## Exercise brief
Please write out all of the entries beneath this line exactly, skipping the pictures.

## Entries provided
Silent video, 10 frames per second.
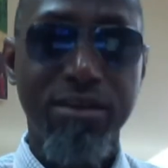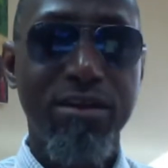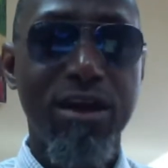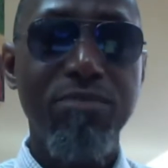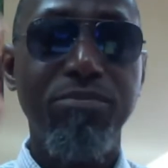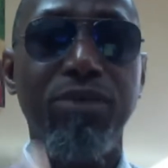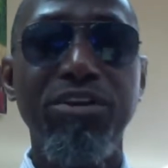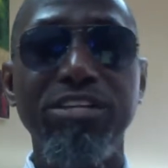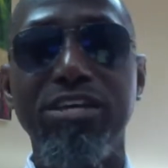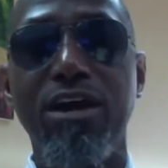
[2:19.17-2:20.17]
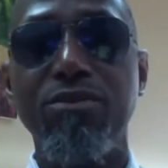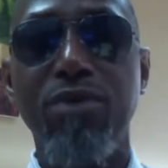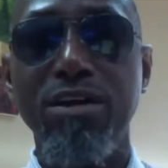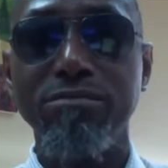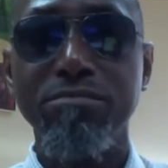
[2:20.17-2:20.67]
And put away the second
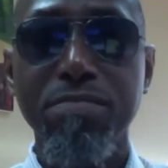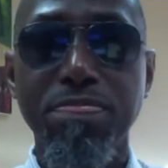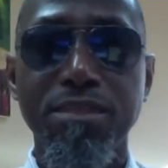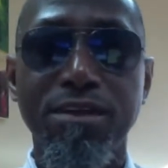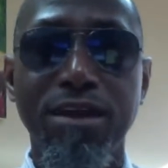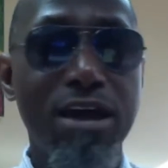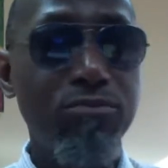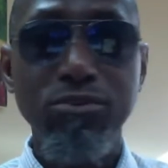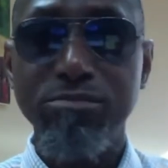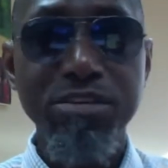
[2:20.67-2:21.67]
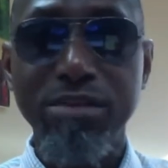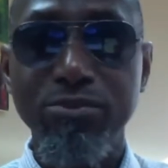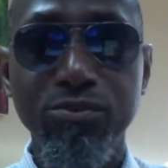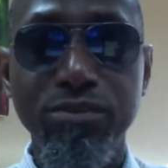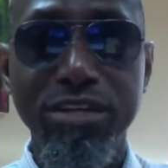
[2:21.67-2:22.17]
one. And Wolves beat them
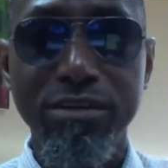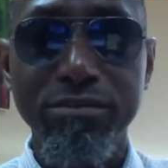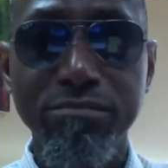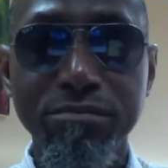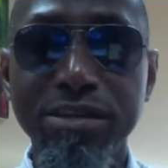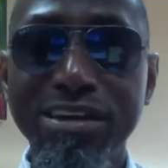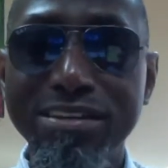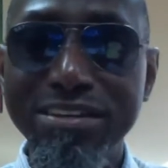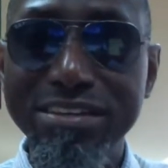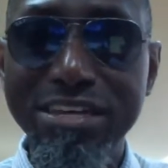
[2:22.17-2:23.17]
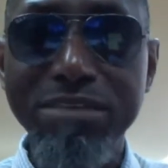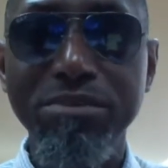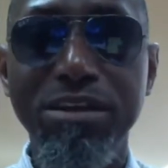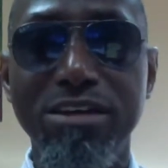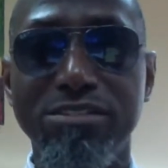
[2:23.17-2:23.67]
2-0. The game they
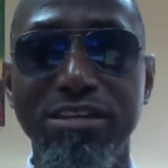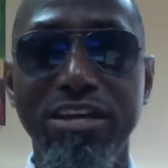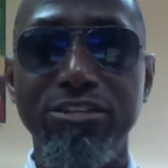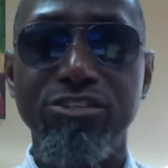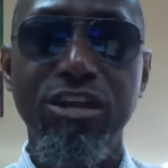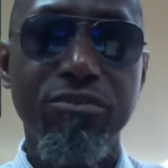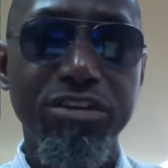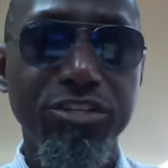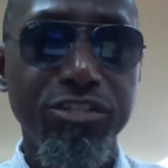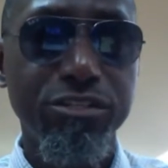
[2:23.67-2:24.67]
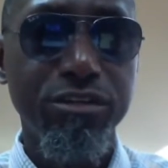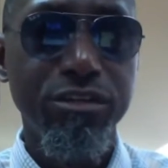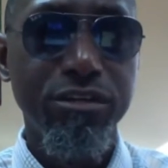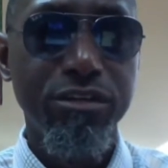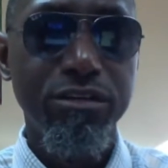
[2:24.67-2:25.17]
lost against Norwich.
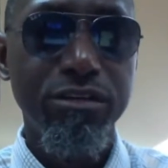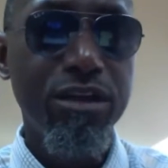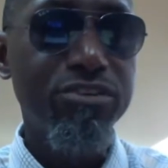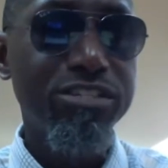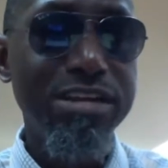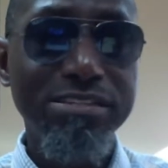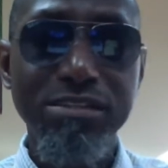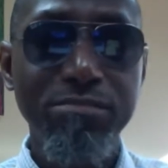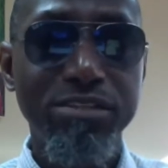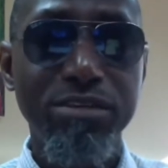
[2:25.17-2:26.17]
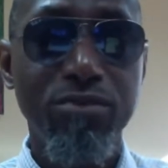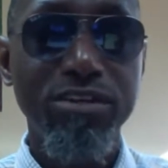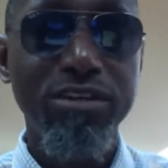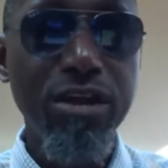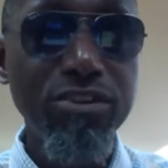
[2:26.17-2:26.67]
Norwich did a similar thing. What
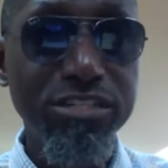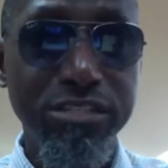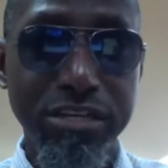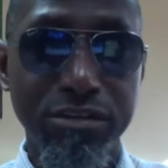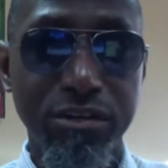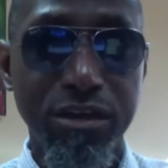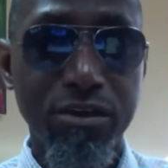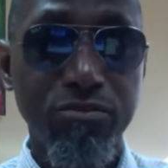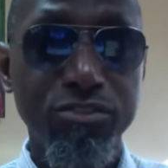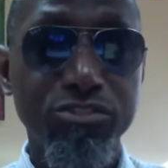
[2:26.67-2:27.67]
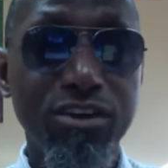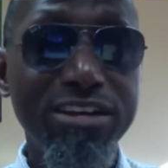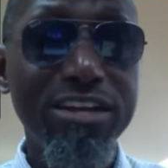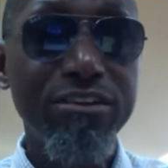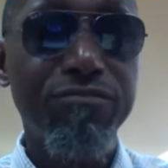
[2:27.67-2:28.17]
Norwich did was try to
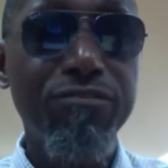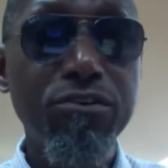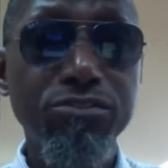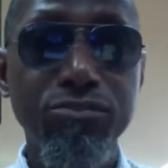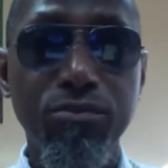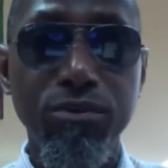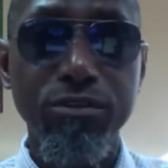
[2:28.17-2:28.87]
get the first goal.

## Output
Silent video, 10 frames per second.
[2:19.17-2:20.17]
[2:20.17-2:20.67]
And put away the second
[2:20.67-2:21.67]
[2:21.67-2:22.17]
one. And Wolves beat them
[2:22.17-2:23.17]
[2:23.17-2:23.67]
2-0. The game they
[2:23.67-2:24.67]
[2:24.67-2:25.17]
lost against Norwich.
[2:25.17-2:26.17]
[2:26.17-2:26.67]
Norwich did a similar thing. What
[2:26.67-2:27.67]
[2:27.67-2:28.17]
Norwich did was try to
[2:28.17-2:28.87]
get the first goal.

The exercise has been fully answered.